The subjects were instructed to follow the reference path that was shown in
Figure 4 and
Figure 6. However, it is likely that there is some deviation from the ideal path, especially during turning, as the subjects were asked to walk in their own preferred manner. Nonetheless, all of the subjects always started and stopped in the same location. Caution needs to be taken regarding to the generalizability of the results. Different environmental conditions, such as pathways taken or surrounding objects, can yield different outcomes. A simple walking pattern (rectangle) was selected in this study in order to minimise any trial variability between subjects and sensor placement. It should be noted that most studies use only a single person in their testing [
12] and that this study included multiple subjects. It will be useful for the field to further expand the number of subjects, as well as environmental conditions (e.g., walking surface) during experimental testing to create ever increasing levels of external validity.

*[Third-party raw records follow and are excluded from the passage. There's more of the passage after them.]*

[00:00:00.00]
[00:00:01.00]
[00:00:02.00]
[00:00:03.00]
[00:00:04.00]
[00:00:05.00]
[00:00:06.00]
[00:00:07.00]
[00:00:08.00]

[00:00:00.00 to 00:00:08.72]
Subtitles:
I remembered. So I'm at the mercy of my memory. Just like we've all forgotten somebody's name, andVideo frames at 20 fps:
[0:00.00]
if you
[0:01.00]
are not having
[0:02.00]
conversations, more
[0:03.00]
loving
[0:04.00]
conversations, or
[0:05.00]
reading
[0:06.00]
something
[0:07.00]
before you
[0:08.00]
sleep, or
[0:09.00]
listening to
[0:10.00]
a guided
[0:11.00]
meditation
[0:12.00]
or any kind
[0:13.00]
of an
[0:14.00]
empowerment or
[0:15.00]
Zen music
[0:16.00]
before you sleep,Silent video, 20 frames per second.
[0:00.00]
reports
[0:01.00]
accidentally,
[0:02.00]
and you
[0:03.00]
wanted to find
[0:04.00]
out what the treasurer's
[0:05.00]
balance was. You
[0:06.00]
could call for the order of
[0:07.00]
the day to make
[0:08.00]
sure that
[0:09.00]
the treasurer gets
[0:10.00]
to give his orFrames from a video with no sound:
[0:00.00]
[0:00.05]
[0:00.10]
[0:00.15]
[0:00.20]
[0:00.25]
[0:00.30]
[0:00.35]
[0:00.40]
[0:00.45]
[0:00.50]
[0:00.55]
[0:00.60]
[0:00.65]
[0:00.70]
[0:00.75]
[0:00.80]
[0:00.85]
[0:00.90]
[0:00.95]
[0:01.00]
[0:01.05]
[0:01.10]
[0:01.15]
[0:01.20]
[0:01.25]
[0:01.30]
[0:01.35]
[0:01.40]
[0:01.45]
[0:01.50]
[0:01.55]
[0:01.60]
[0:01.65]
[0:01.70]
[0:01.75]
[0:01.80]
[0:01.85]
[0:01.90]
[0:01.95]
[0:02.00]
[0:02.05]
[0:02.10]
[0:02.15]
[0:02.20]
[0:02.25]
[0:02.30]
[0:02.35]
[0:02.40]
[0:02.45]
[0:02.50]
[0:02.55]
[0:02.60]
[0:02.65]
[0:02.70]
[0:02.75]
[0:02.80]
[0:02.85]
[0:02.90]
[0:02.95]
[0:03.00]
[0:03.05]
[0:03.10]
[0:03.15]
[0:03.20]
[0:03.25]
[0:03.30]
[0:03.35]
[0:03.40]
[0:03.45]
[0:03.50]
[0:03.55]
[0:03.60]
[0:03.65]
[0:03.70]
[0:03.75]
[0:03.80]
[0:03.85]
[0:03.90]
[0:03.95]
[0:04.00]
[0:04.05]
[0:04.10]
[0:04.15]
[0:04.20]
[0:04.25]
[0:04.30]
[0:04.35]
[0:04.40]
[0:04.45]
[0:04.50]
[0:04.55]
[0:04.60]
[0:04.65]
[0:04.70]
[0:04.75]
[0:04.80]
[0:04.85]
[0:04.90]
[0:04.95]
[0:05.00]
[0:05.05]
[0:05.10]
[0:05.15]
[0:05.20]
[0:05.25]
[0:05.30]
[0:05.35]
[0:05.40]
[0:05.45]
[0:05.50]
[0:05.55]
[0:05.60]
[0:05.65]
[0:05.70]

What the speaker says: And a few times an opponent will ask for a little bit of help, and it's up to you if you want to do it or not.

The method that was presented in this paper was the best performing algorithm across the different sensor locations. This new technique offers an approach that can be generalized across sensors and smart head-mounted equipment, such as helmets, hats, glasses, mouthguard, dentures, or earphones. The ability to have a high-performing general algorithm for head-based systems can provide new opportunities for a range of industries, ranging from healthcare to entertainment.
The current experiment did not collect synchronised data from the different locations. Thus, any assessment of the relationship between these locations needs to take into account, the subject variability between trials. Nonetheless, the task at hand was relatively simple to complete and variability is likely to be limited within a subject. Information about how strongly these placements are correlated allows for further insight in terms of potential reciprocal nature of these systems. The Spearman’s rank correlation coefficient (rs) was calculated to assess this, as a Pearson Correlation is susceptible to outliners in small sample sizes. The coefficients were determined between the glasses and mouthguard condition for the proposed (rs = 0.4261, p = 0.0390), Zhu’s (rs = 0.6435, p = 0.0009) and Hasan’s (rs = 0.9920, p = 3.0338 ) method. It showed a strong correlation across all methods between the locations. This indicates that these systems can potentially act interchangeably. More work is needed in order to further confirm these preliminary findings regarding the association between different head-mounted sensor positions.